Records drawn from a dataset:
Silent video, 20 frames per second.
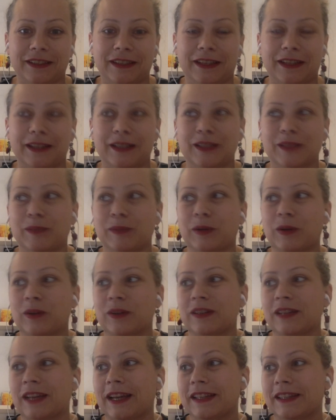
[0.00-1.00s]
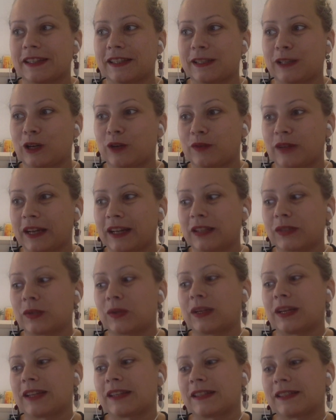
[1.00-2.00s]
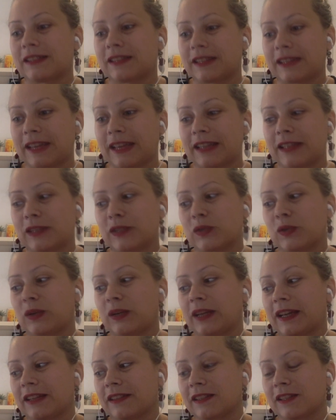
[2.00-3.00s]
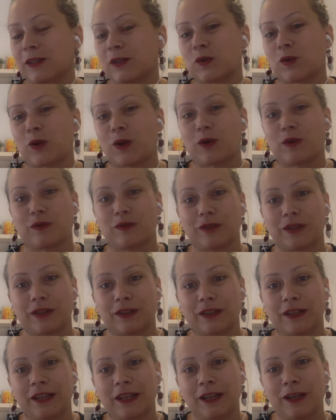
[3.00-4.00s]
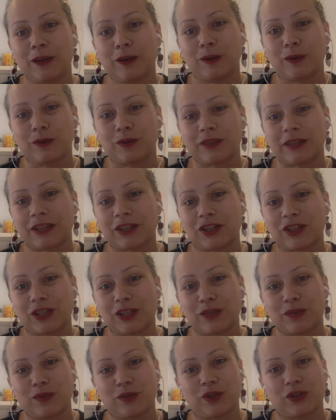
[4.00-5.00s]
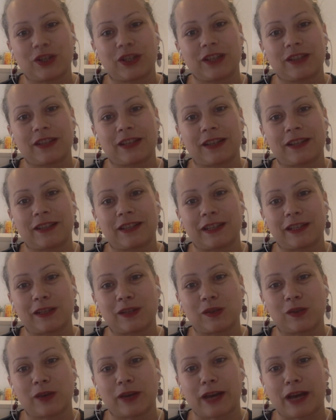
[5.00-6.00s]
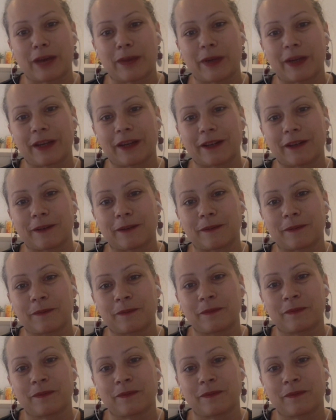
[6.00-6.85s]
Ja, es braucht Zeit, sich darauf einzulassen, sich kennenzulernen, sich zu öffnen und dann Schritt für Schritt an Dingen zu arbeiten.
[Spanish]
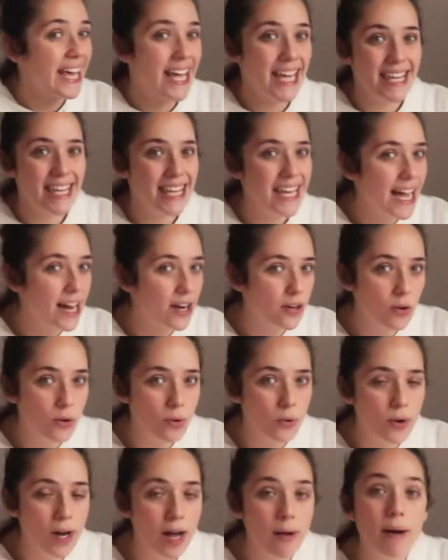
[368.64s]
que ya no
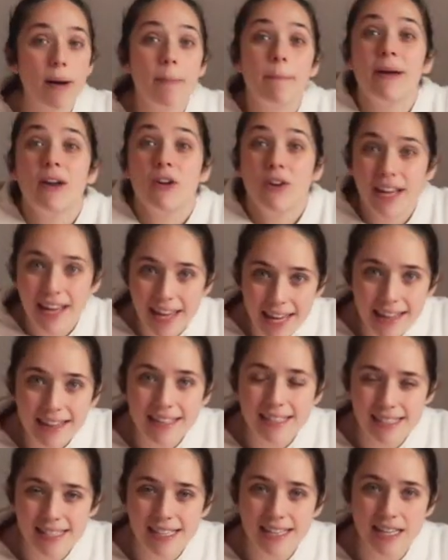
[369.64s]
jugaba, pero que
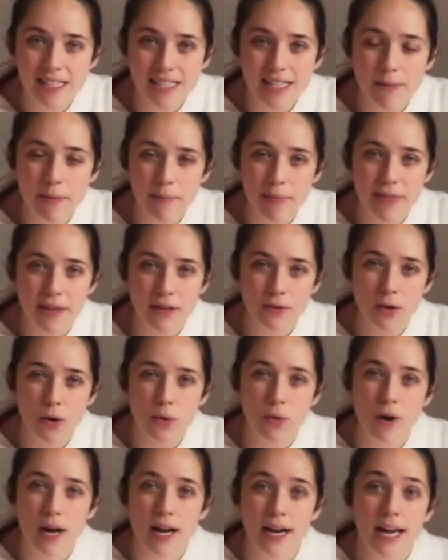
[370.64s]
Aider sí que estaba empezando a
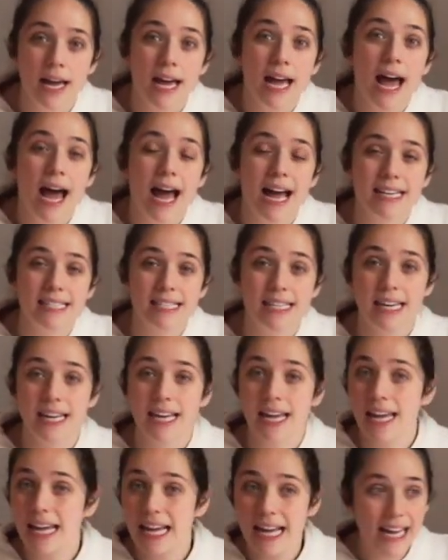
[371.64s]
jugar. Así
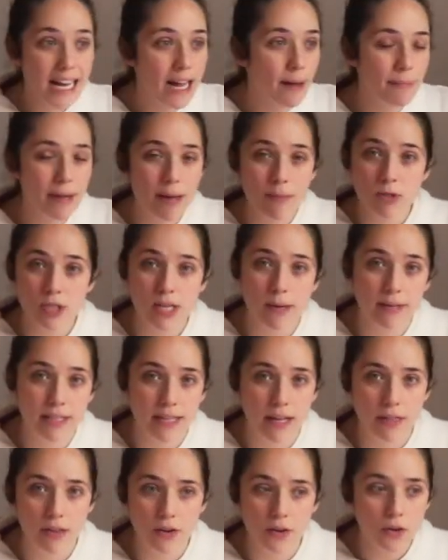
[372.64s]
que cambiamos de
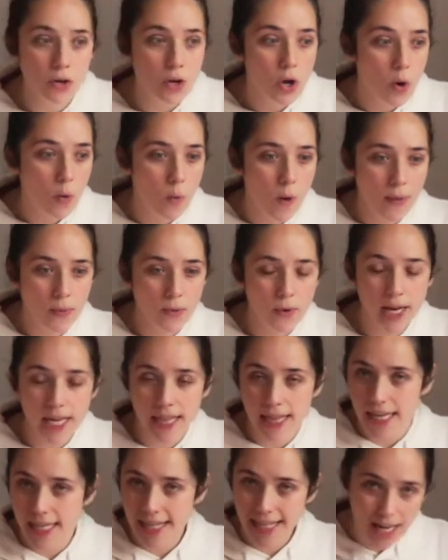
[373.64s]
habitación. Cuando
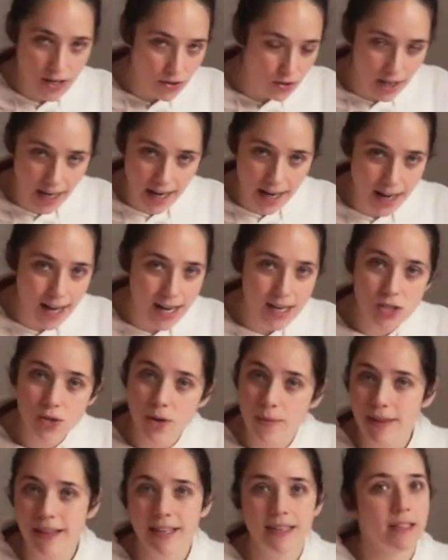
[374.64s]
Aider ya no le haga caso,
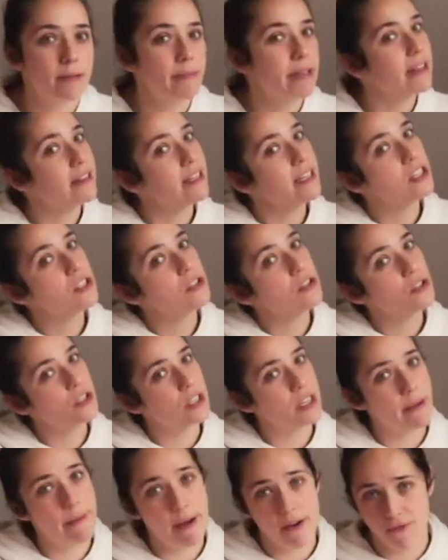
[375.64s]
evidentemente esto
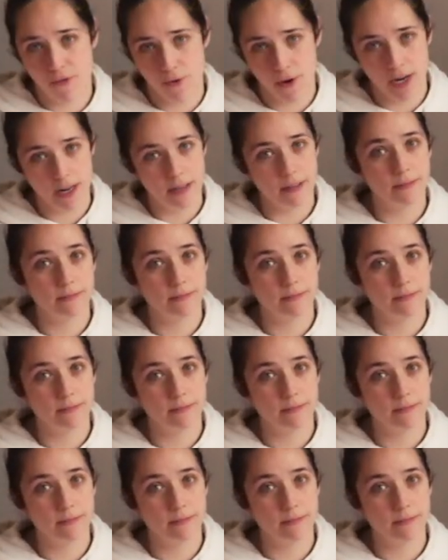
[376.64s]
se va fuera.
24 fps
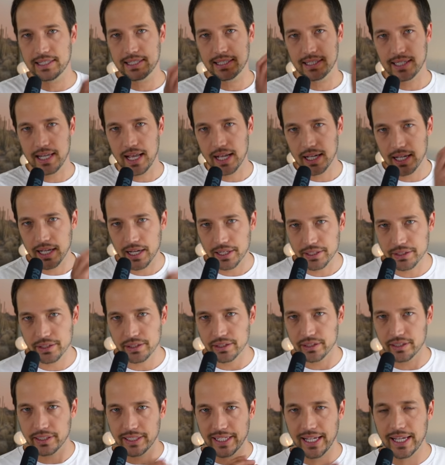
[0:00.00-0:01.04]
つなが
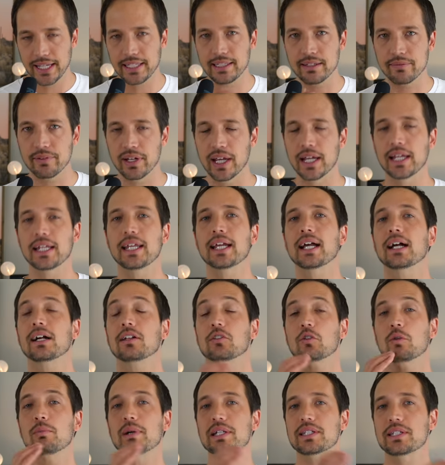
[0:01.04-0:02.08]
るクリエイティブなアイデア
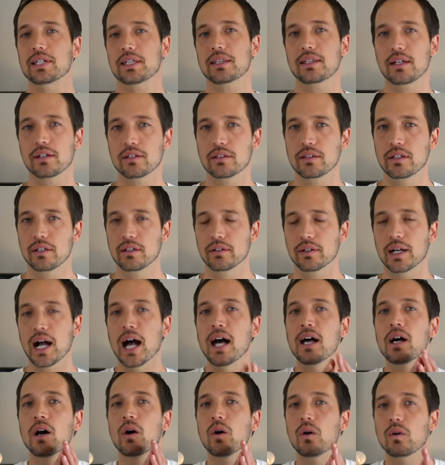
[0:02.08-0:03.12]
が止まっちゃってるっていうの
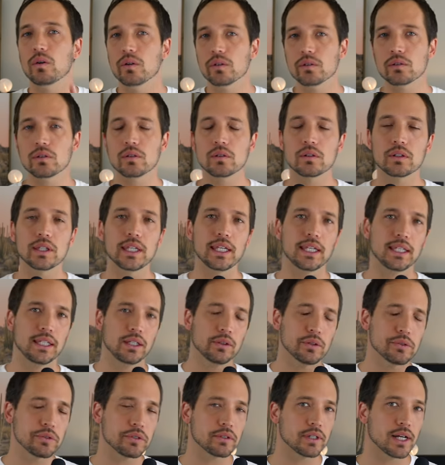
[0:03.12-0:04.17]
が、本当に
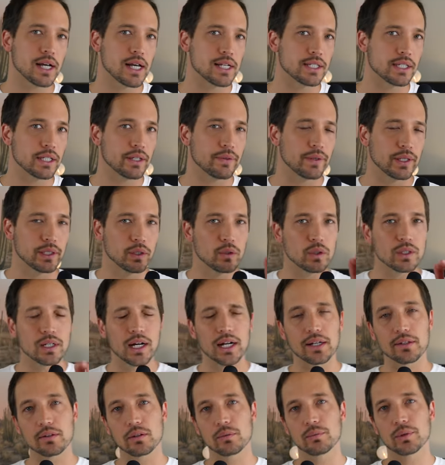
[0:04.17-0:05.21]
日本の会社ではよ
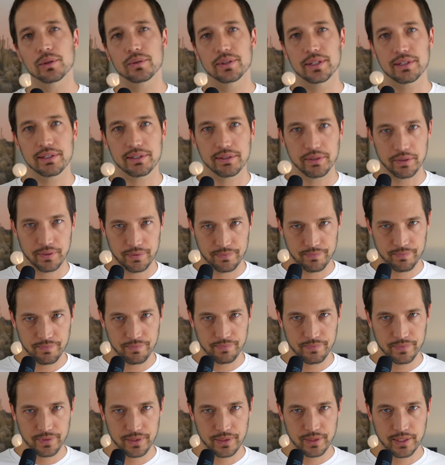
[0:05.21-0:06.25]
くあると思うんですよ。
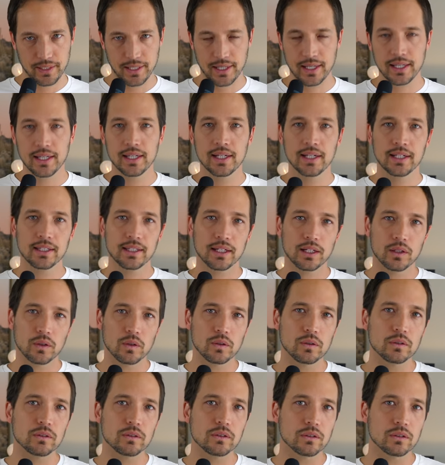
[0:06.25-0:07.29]
ね。だから
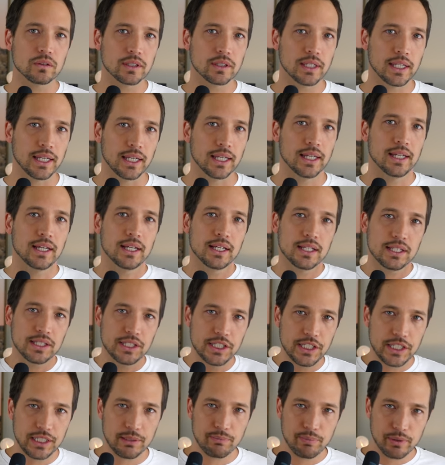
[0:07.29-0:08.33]
本当に、
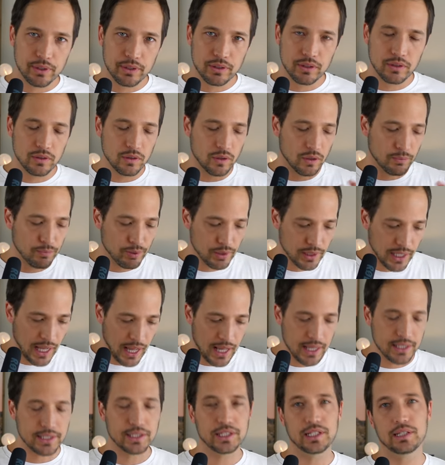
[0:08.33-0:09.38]
自分の部
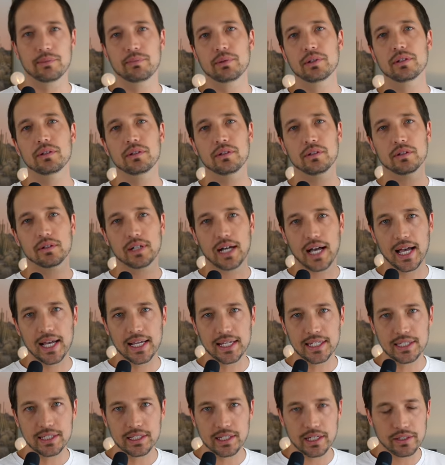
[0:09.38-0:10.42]
下、自分の
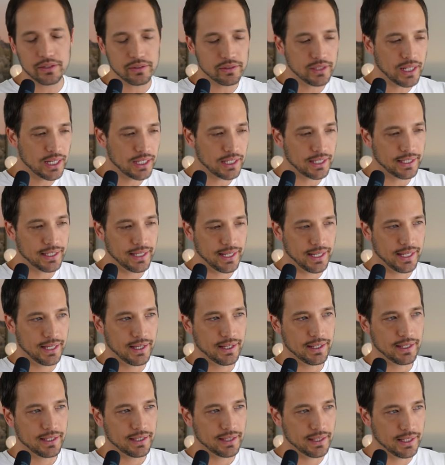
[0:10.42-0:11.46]
会社の中で、
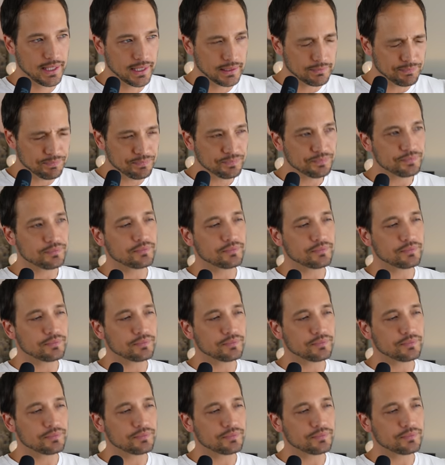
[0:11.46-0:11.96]
ね、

WHAT IS EXPECTED: Each record must be quoted in full and exactly. Do not include the pictures.

RESULT OF THIS TASK:
Silent video, 20 frames per second.
[0.00-1.00s]
[1.00-2.00s]
[2.00-3.00s]
[3.00-4.00s]
[4.00-5.00s]
[5.00-6.00s]
[6.00-6.85s]
Ja, es braucht Zeit, sich darauf einzulassen, sich kennenzulernen, sich zu öffnen und dann Schritt für Schritt an Dingen zu arbeiten.
[Spanish]
[368.64s]
que ya no
[369.64s]
jugaba, pero que
[370.64s]
Aider sí que estaba empezando a
[371.64s]
jugar. Así
[372.64s]
que cambiamos de
[373.64s]
habitación. Cuando
[374.64s]
Aider ya no le haga caso,
[375.64s]
evidentemente esto
[376.64s]
se va fuera.
24 fps
[0:00.00-0:01.04]
つなが
[0:01.04-0:02.08]
るクリエイティブなアイデア
[0:02.08-0:03.12]
が止まっちゃってるっていうの
[0:03.12-0:04.17]
が、本当に
[0:04.17-0:05.21]
日本の会社ではよ
[0:05.21-0:06.25]
くあると思うんですよ。
[0:06.25-0:07.29]
ね。だから
[0:07.29-0:08.33]
本当に、
[0:08.33-0:09.38]
自分の部
[0:09.38-0:10.42]
下、自分の
[0:10.42-0:11.46]
会社の中で、
[0:11.46-0:11.96]
ね、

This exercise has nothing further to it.